The rate of dementia among adults 65-years-old is expected to increase by 40 percent from 2015 to 2025.

64 percent of nursing home residents in the U.S. have been diagnosed with Alzheimer’s or other form of dementia.

13.2 percent of Americans who received professional home healthcare in 2010 had long-term care insurance coverage.

Approximately 22 percent of long-term care costs come out-of-pocket.

Medicaid covers 51 percent of long-term care costs.

28 percent of Medicaid funding paid for long-term care costs in 2013.

8 percent of long-term care delivered in America is covered by long-term care insurance.
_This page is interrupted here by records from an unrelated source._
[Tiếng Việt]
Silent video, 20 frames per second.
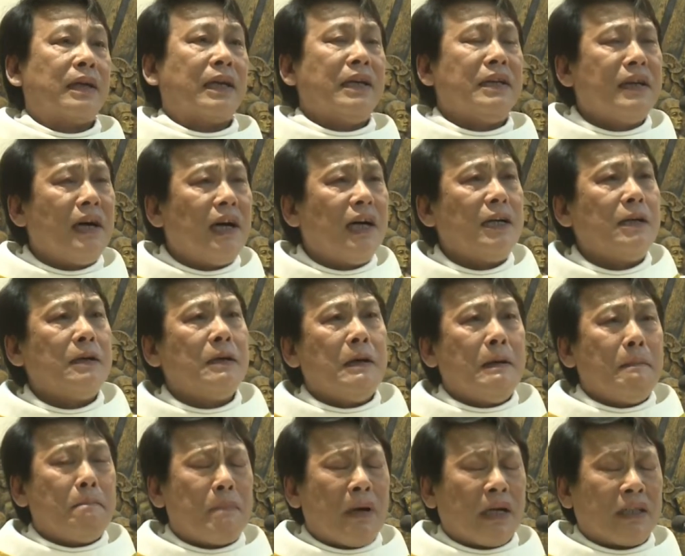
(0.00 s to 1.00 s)
cái nơi
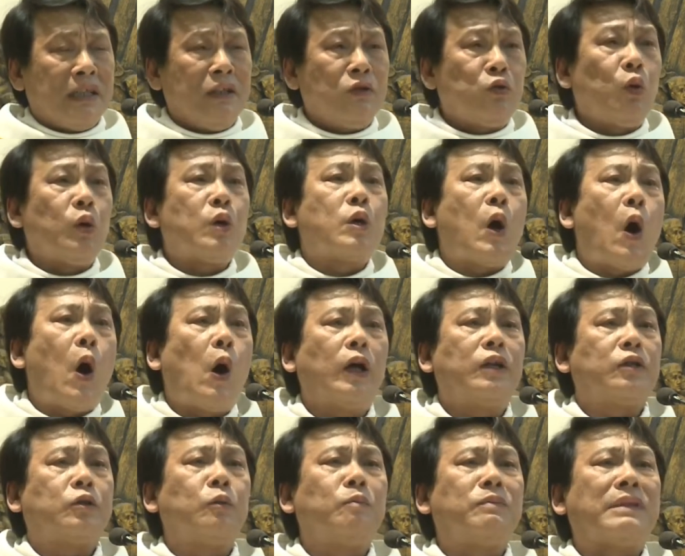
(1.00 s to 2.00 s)
mà Thiên Chúa gọi
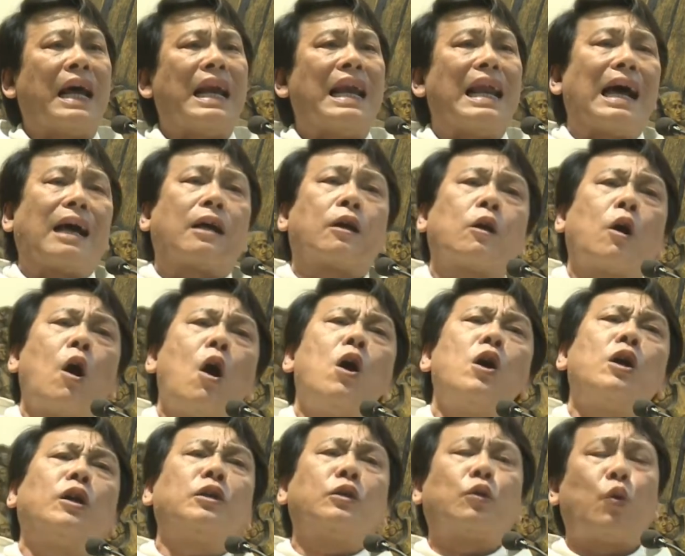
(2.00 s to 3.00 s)
chúng ta là
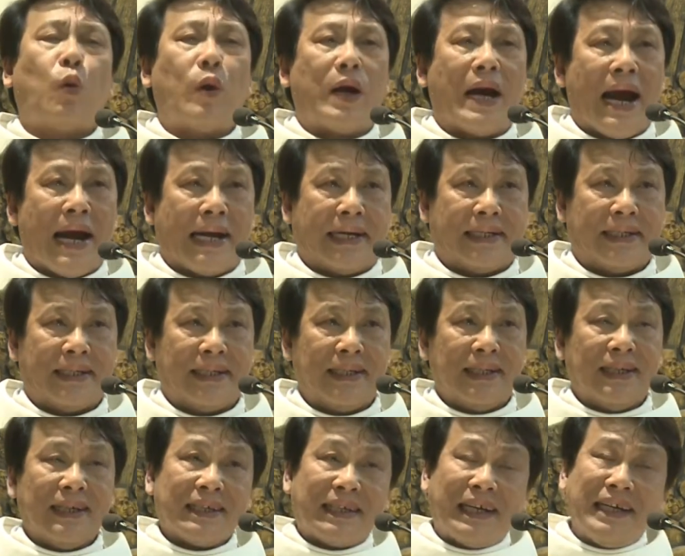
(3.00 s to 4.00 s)
con của Ngài.
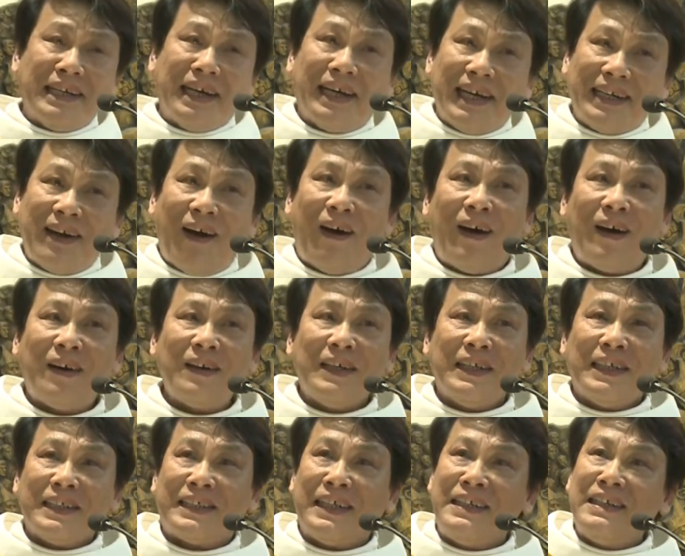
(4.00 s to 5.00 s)
Cái nơi đó
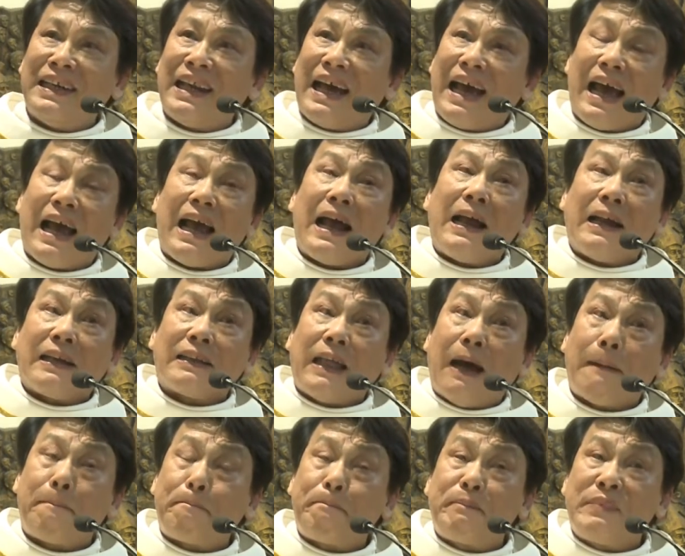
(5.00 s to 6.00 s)
chính là
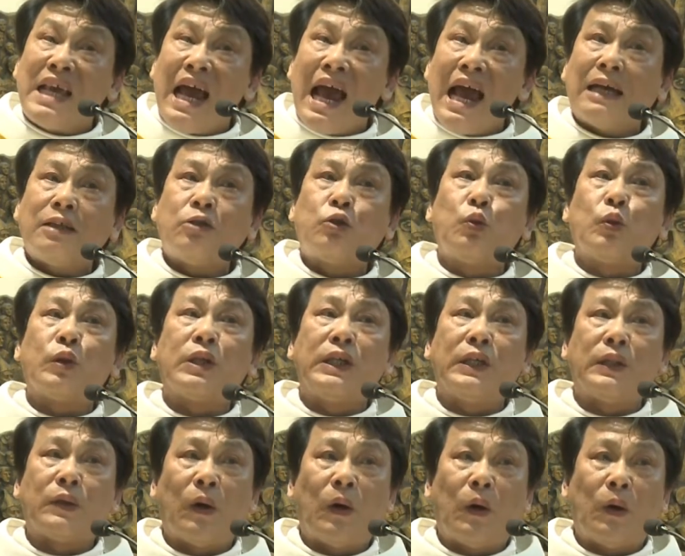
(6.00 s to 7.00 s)
thập giá Chúa
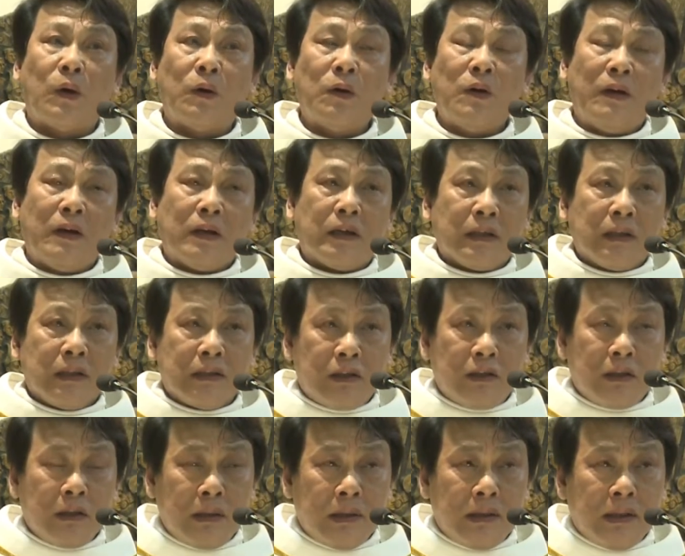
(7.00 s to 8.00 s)
Kitô.
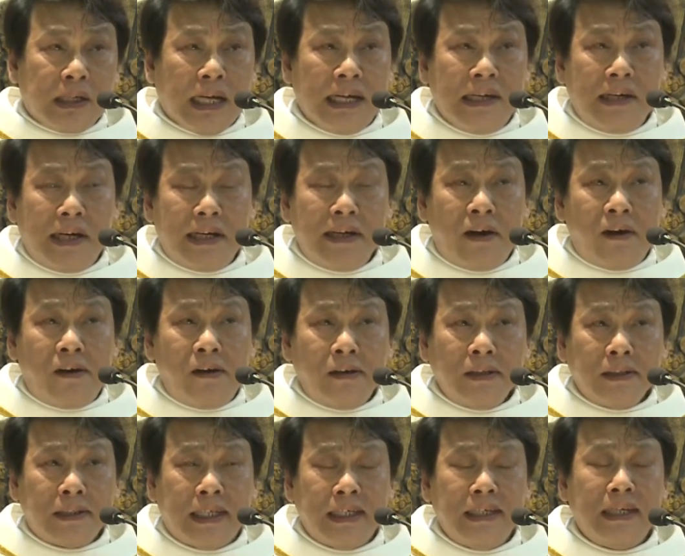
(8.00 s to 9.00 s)
Cái nơi đó
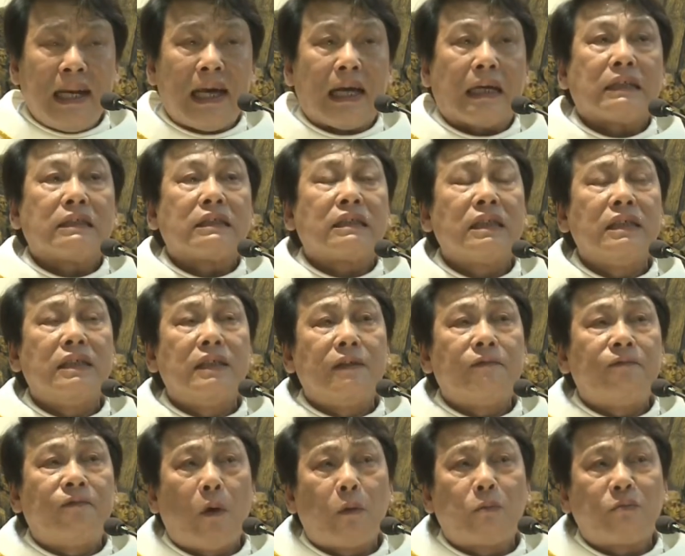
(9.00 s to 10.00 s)
chính là sự
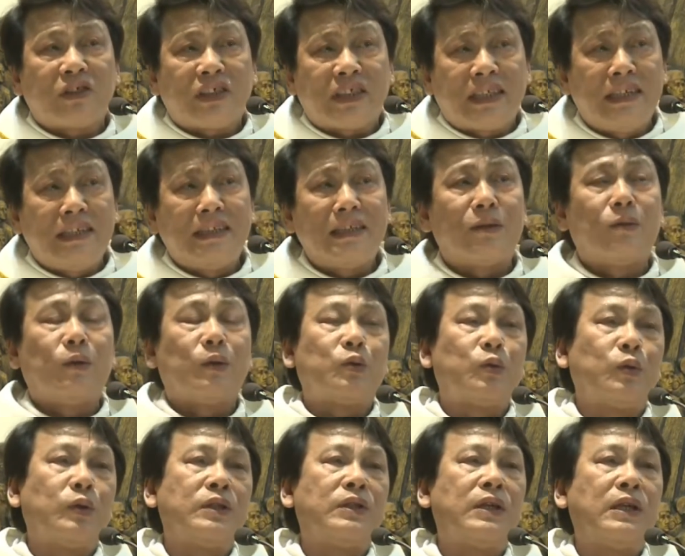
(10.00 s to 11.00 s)
phục sinh của
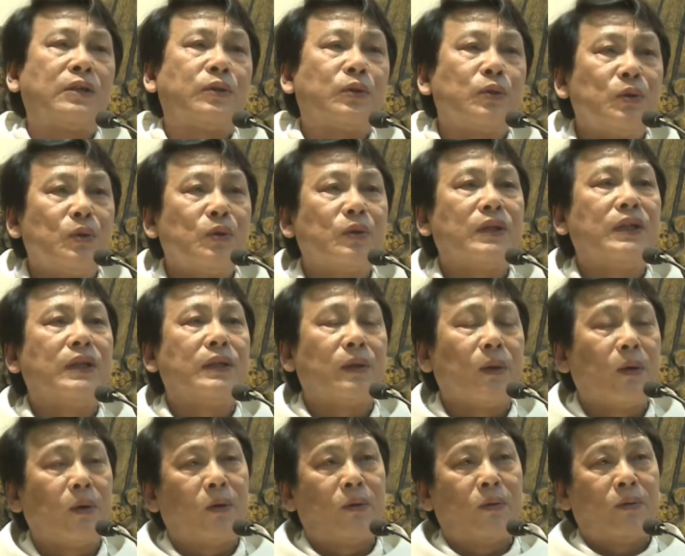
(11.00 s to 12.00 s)
Chúa Giêsu
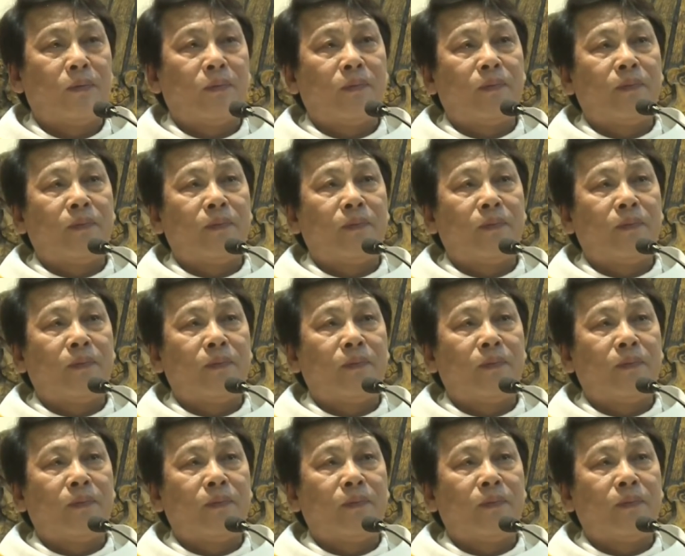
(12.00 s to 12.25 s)
Kitô.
13 percent of elderly Americans that are covered by long-term insurance.

$7.8 billion in long-term care claims were paid out in 2014.

There are about 43.5 million adult family caregivers that look after someone over 50-years-old.

14.9 million of these adult caregivers provide care for a person with Alzheimer’s or another form of dementia.

This totals to about $450 billion in unpaid care provided by these caregivers (2009 estimate).

The average caregiver is a female (66 percent) and 48-years-old.